## Source material
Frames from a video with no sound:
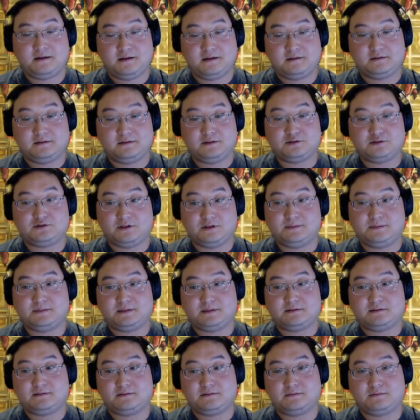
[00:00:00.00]
those trips
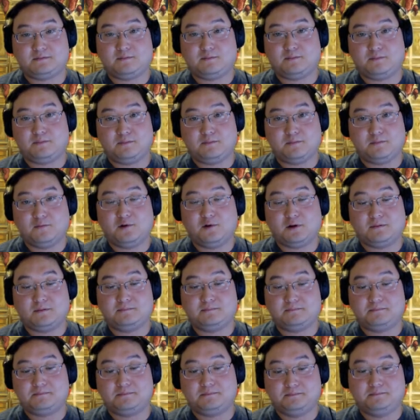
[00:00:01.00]
were
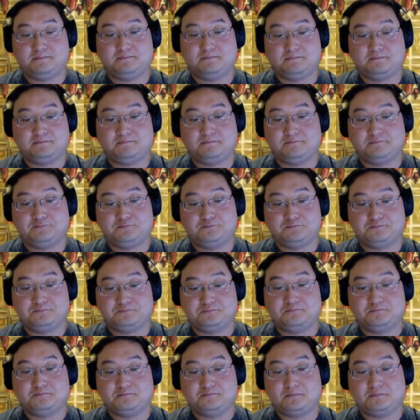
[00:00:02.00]

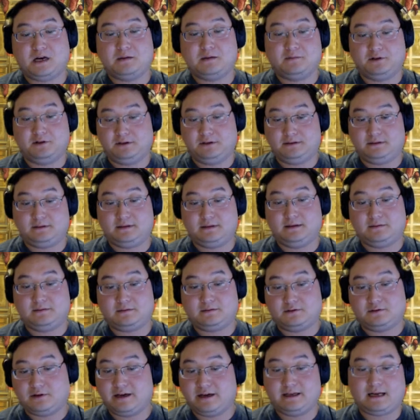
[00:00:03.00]
mind-blowing. They're
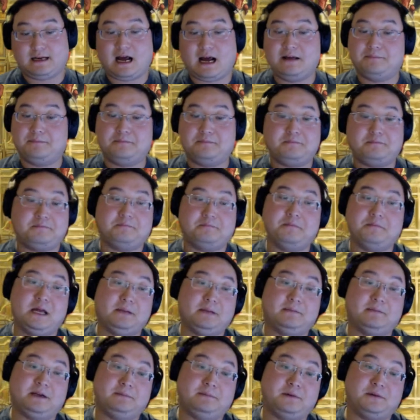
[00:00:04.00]
great. I
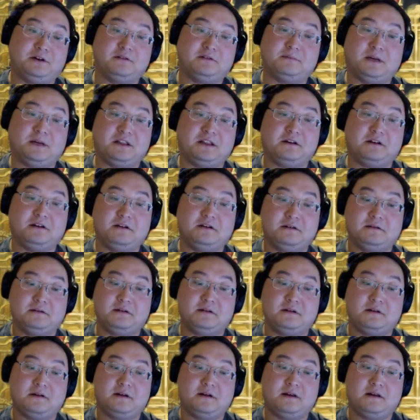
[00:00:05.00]
met my birth mother,
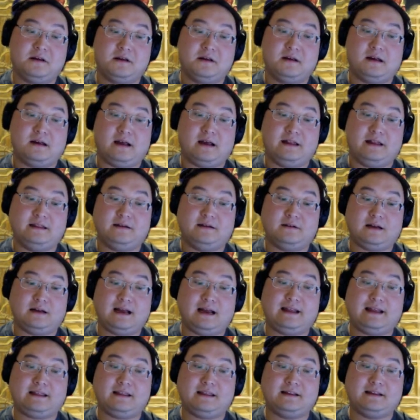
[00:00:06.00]
and
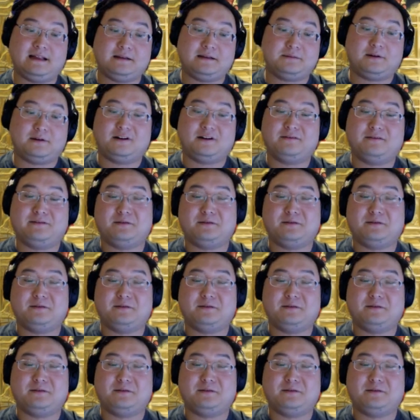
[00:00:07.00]
I think that's part of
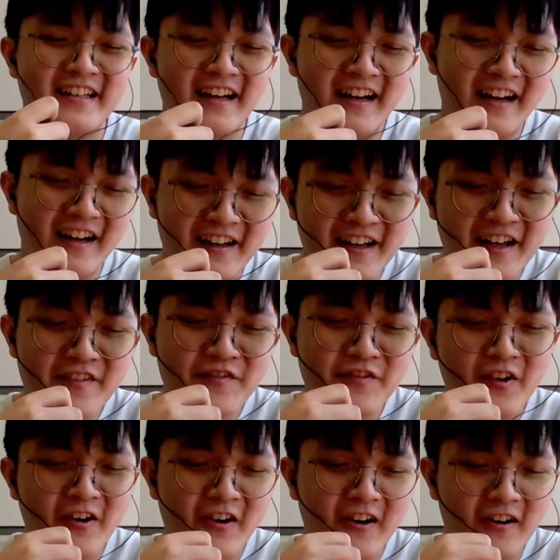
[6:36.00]
Yeah, then
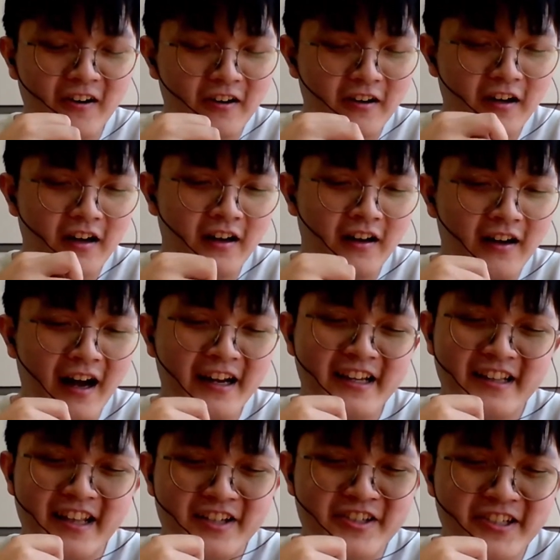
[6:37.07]
for
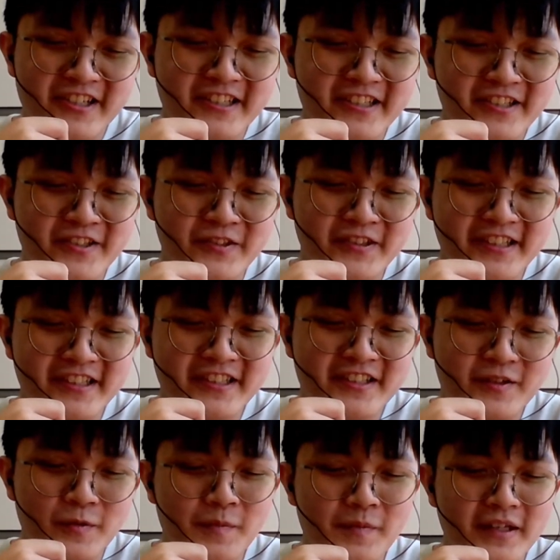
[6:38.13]
architecture
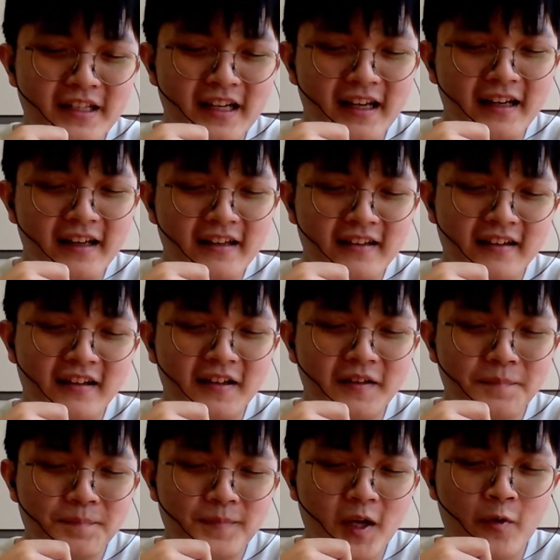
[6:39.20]
students will be like
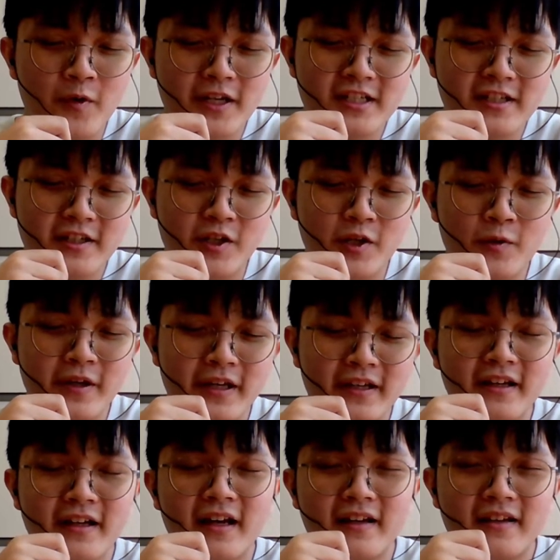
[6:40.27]
always
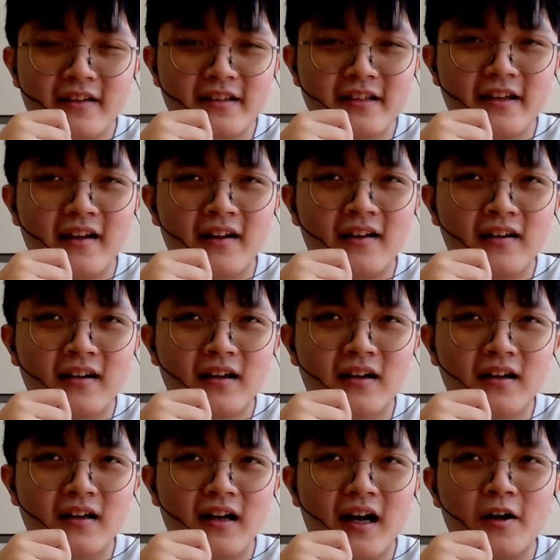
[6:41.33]
queuing
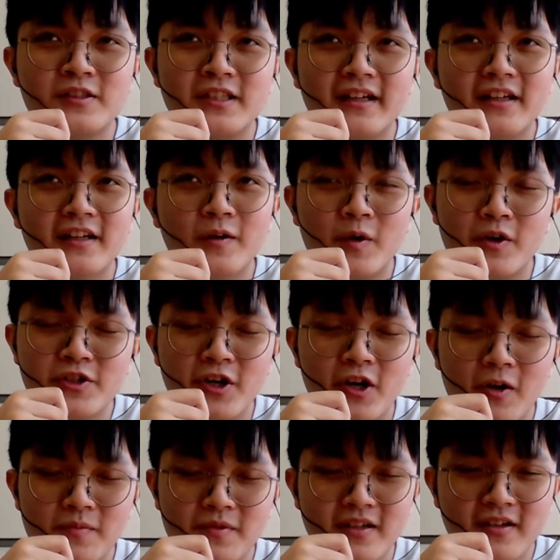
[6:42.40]
outside the
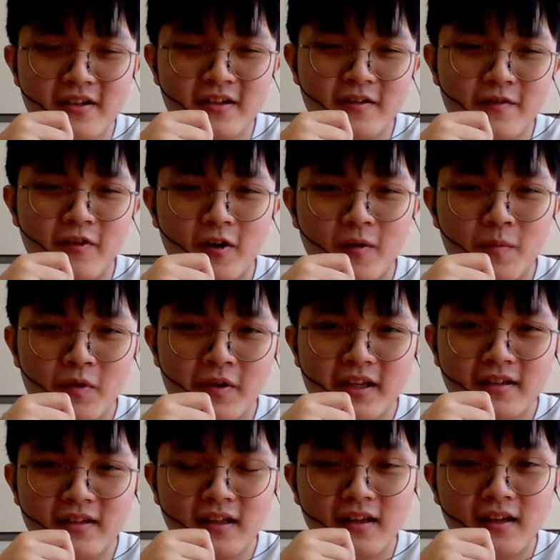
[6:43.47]
workshops for
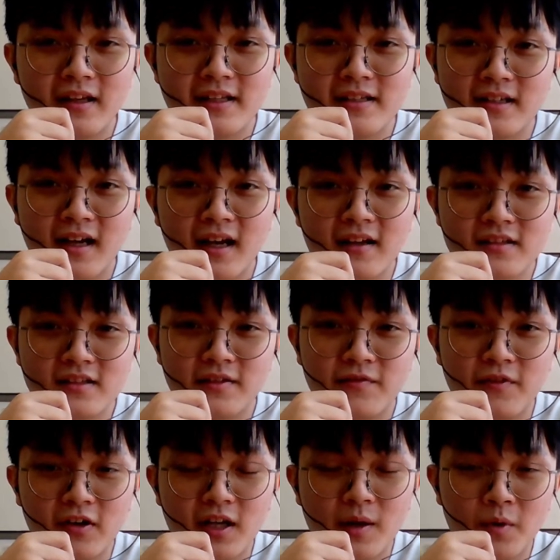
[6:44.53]
booking the laser cuts
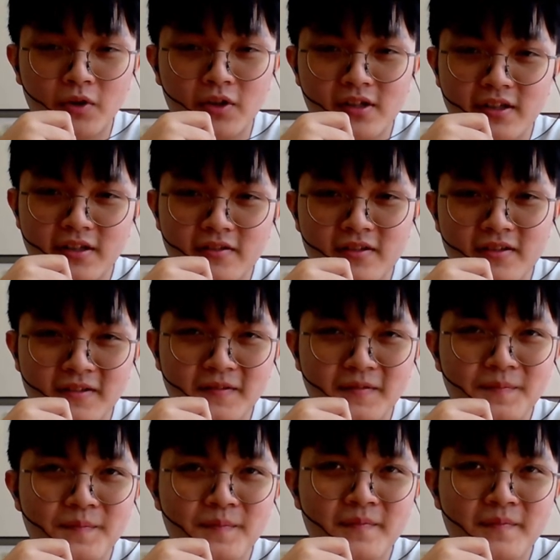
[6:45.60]
for their modelings.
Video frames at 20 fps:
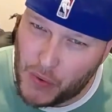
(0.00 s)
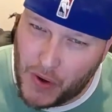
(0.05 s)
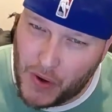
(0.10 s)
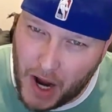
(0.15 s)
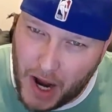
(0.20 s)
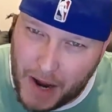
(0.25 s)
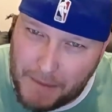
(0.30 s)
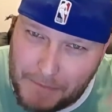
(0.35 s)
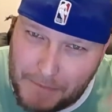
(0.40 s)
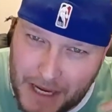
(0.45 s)

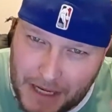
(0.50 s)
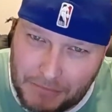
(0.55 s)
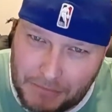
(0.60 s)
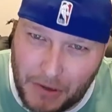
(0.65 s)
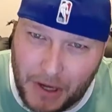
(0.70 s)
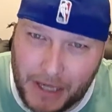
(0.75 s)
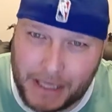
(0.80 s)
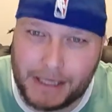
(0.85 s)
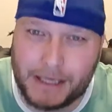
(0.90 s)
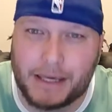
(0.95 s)
I'm Mad
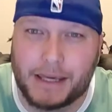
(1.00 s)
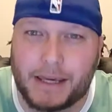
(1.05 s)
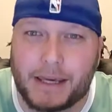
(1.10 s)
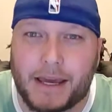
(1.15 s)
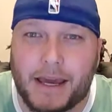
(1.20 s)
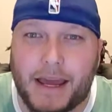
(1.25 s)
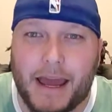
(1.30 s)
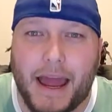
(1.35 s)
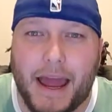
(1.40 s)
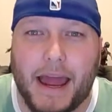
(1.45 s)
Mikey
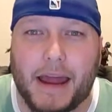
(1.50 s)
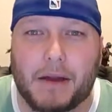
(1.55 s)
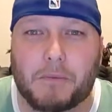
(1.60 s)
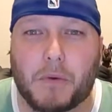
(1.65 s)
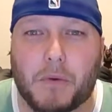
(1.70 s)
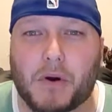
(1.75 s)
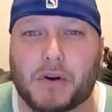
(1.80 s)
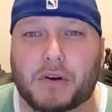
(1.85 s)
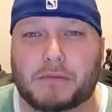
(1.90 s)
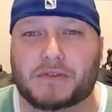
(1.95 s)
and
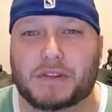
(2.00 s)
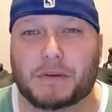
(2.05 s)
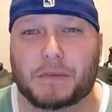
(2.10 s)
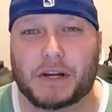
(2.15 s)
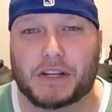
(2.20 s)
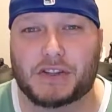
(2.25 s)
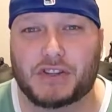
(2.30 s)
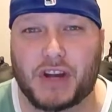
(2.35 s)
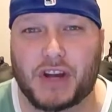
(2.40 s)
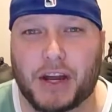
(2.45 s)
welcome to my
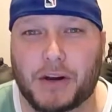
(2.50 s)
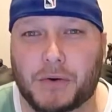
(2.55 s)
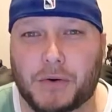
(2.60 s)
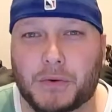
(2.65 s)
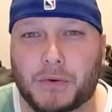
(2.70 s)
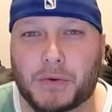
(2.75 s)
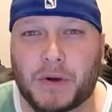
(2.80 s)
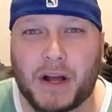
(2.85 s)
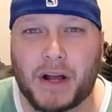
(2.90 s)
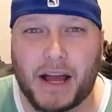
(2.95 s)
channel.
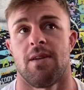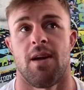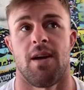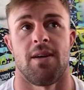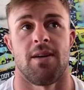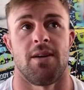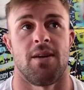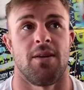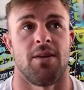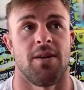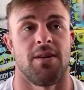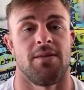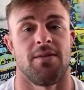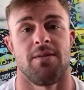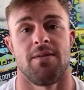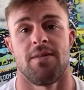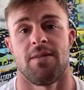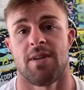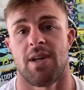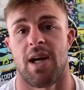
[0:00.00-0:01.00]
is that, you know, he
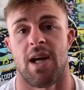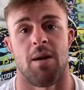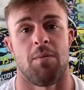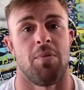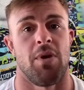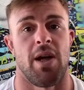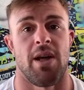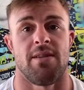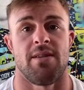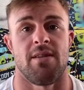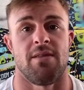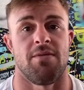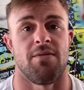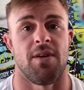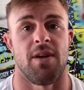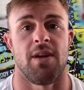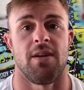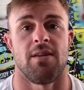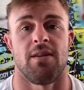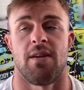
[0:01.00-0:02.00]
kind of plants his
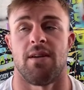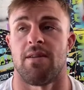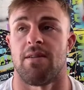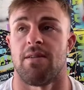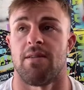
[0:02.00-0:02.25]
feet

## Exercise description
Return every entry above exactly as written, with no pictures included.

## Your response
Frames from a video with no sound:
[00:00:00.00]
those trips
[00:00:01.00]
were
[00:00:02.00]

[00:00:03.00]
mind-blowing. They're
[00:00:04.00]
great. I
[00:00:05.00]
met my birth mother,
[00:00:06.00]
and
[00:00:07.00]
I think that's part of
[6:36.00]
Yeah, then
[6:37.07]
for
[6:38.13]
architecture
[6:39.20]
students will be like
[6:40.27]
always
[6:41.33]
queuing
[6:42.40]
outside the
[6:43.47]
workshops for
[6:44.53]
booking the laser cuts
[6:45.60]
for their modelings.
Video frames at 20 fps:
(0.00 s)
(0.05 s)
(0.10 s)
(0.15 s)
(0.20 s)
(0.25 s)
(0.30 s)
(0.35 s)
(0.40 s)
(0.45 s)

(0.50 s)
(0.55 s)
(0.60 s)
(0.65 s)
(0.70 s)
(0.75 s)
(0.80 s)
(0.85 s)
(0.90 s)
(0.95 s)
I'm Mad
(1.00 s)
(1.05 s)
(1.10 s)
(1.15 s)
(1.20 s)
(1.25 s)
(1.30 s)
(1.35 s)
(1.40 s)
(1.45 s)
Mikey
(1.50 s)
(1.55 s)
(1.60 s)
(1.65 s)
(1.70 s)
(1.75 s)
(1.80 s)
(1.85 s)
(1.90 s)
(1.95 s)
and
(2.00 s)
(2.05 s)
(2.10 s)
(2.15 s)
(2.20 s)
(2.25 s)
(2.30 s)
(2.35 s)
(2.40 s)
(2.45 s)
welcome to my
(2.50 s)
(2.55 s)
(2.60 s)
(2.65 s)
(2.70 s)
(2.75 s)
(2.80 s)
(2.85 s)
(2.90 s)
(2.95 s)
channel.
[0:00.00-0:01.00]
is that, you know, he
[0:01.00-0:02.00]
kind of plants his
[0:02.00-0:02.25]
feet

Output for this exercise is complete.